Global wheat production is forecast to reach a new high of 785 million tonnes in 2021, up 1.4 percent from 2020, driven by a likely sharp rebound across most of Europe and expectations of a record harvest in India.
Above-average outputs are also expected for maize, with a record harvest anticipated in Brazil and a multi-year high in South Africa, according to FAO’s latest Cereal Supply and Demand Brief, released on Thursday.
For the current 2020/21 marketing season, global cereal utilization is now forecast at 2 777 million tonnes, 2.4 percent higher than the previous year, driven largely by higher estimates of feed use of wheat and barley in China, where the livestock sector is recovering from African swine fever.
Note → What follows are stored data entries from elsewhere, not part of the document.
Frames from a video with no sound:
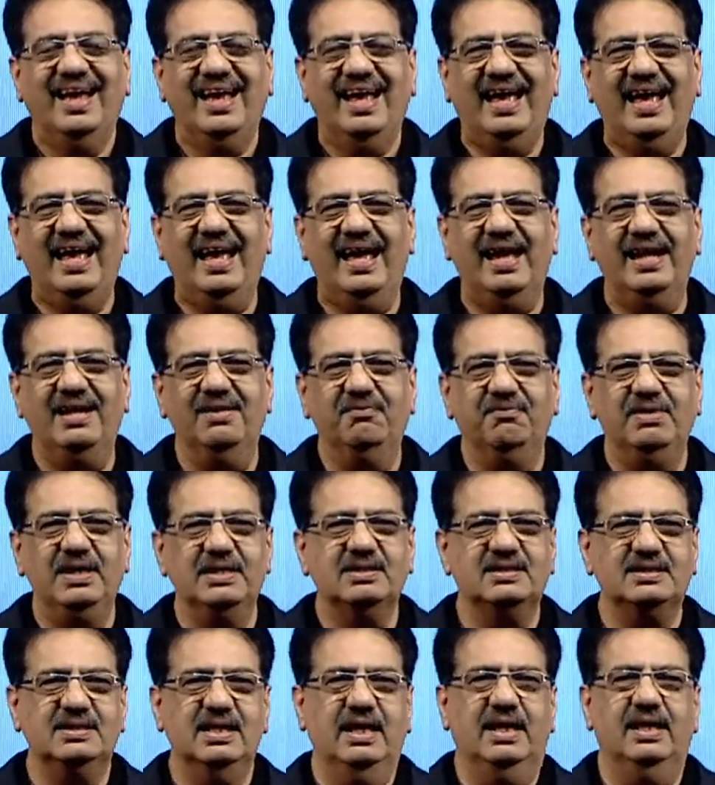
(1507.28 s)
And we
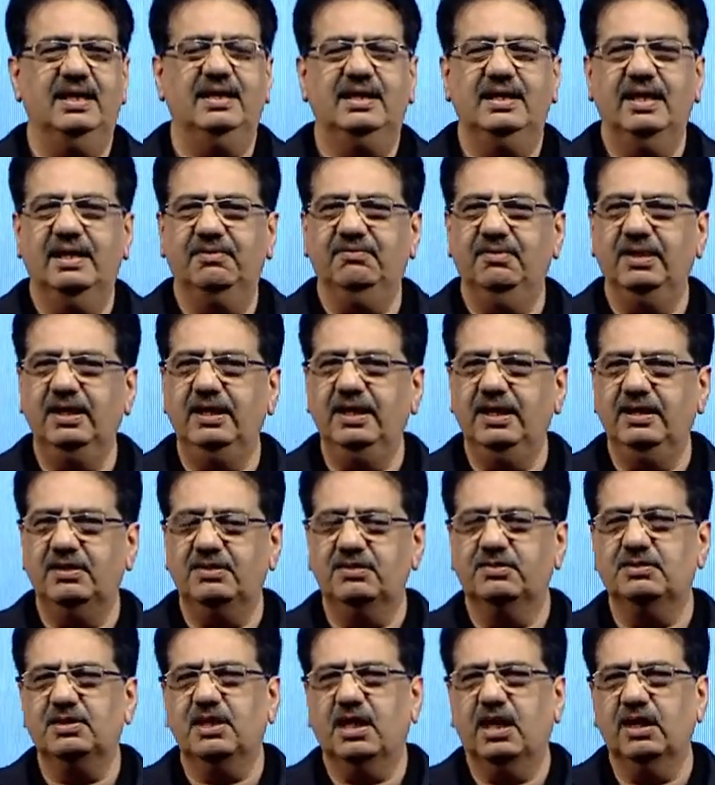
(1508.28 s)
said that we need
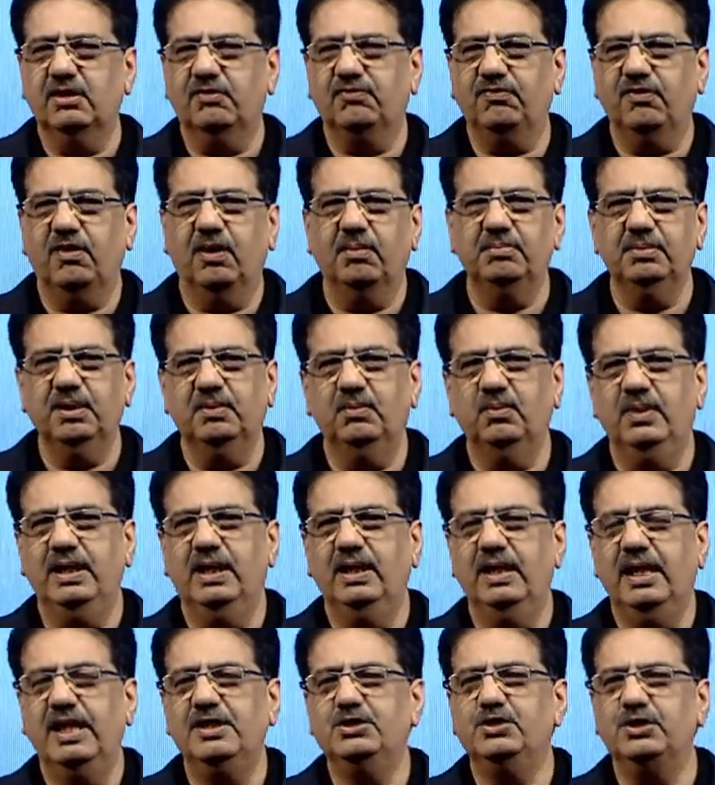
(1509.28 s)
to transform the
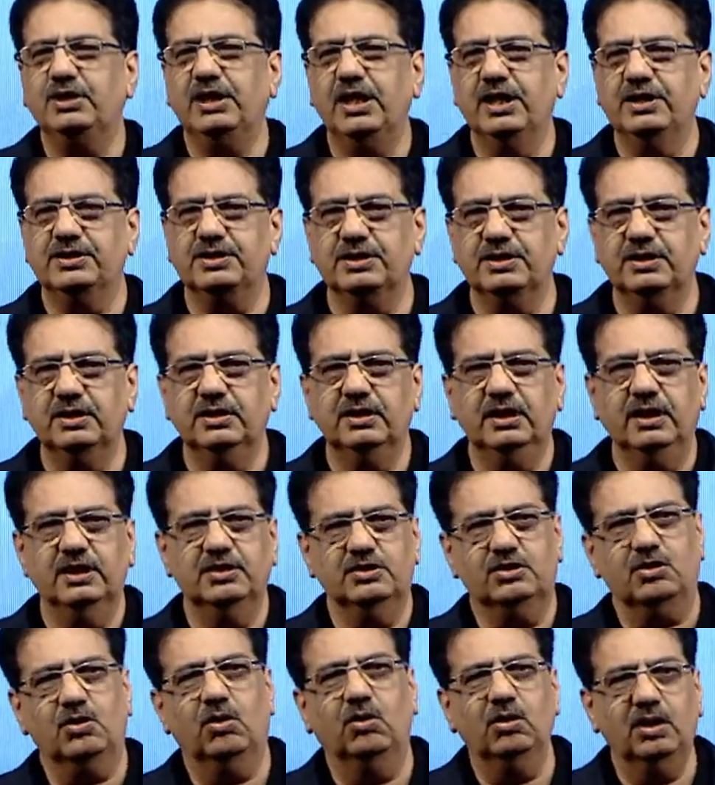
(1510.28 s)
way education
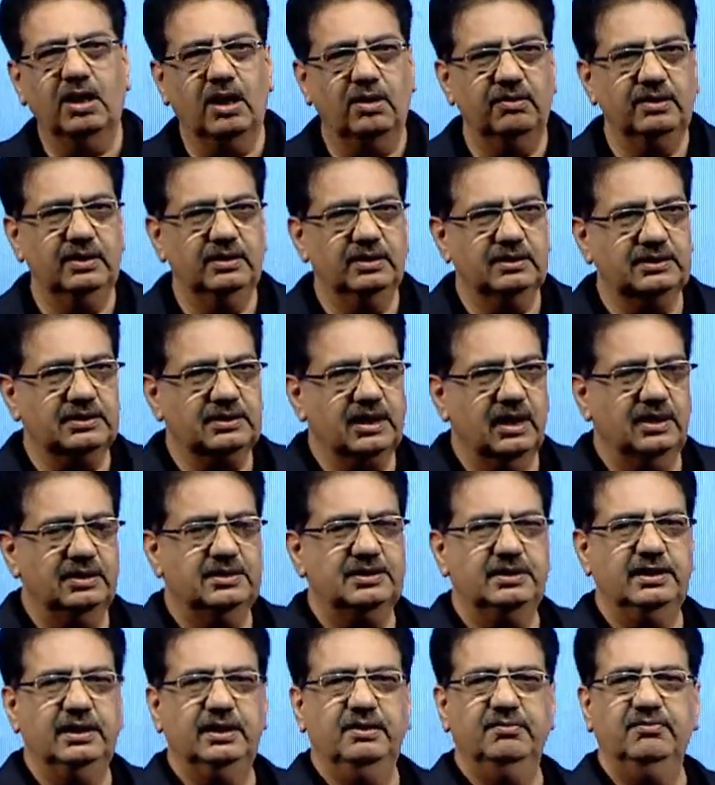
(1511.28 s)
is rolled out in this country.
World cereal stocks at the end of 2021 are forecast to decline by 1.7 percent from their opening levels to 808 million tonnes. Combined with the utilization forecasts, the global cereal stock-to-use ratio for 2020/21 is foreseen to dip to a seven-year low of 28.4 percent.
FAO also raised its forecast for world trade in cereals during 2020/21 to 466 million tonnes, a 5.8 percent increase from the previous year, driven by even faster trade in coarse grains linked to unprecedented levels of maize purchases by China. Also for rice, international trade is forecast to expand by 6 percent year-on-year.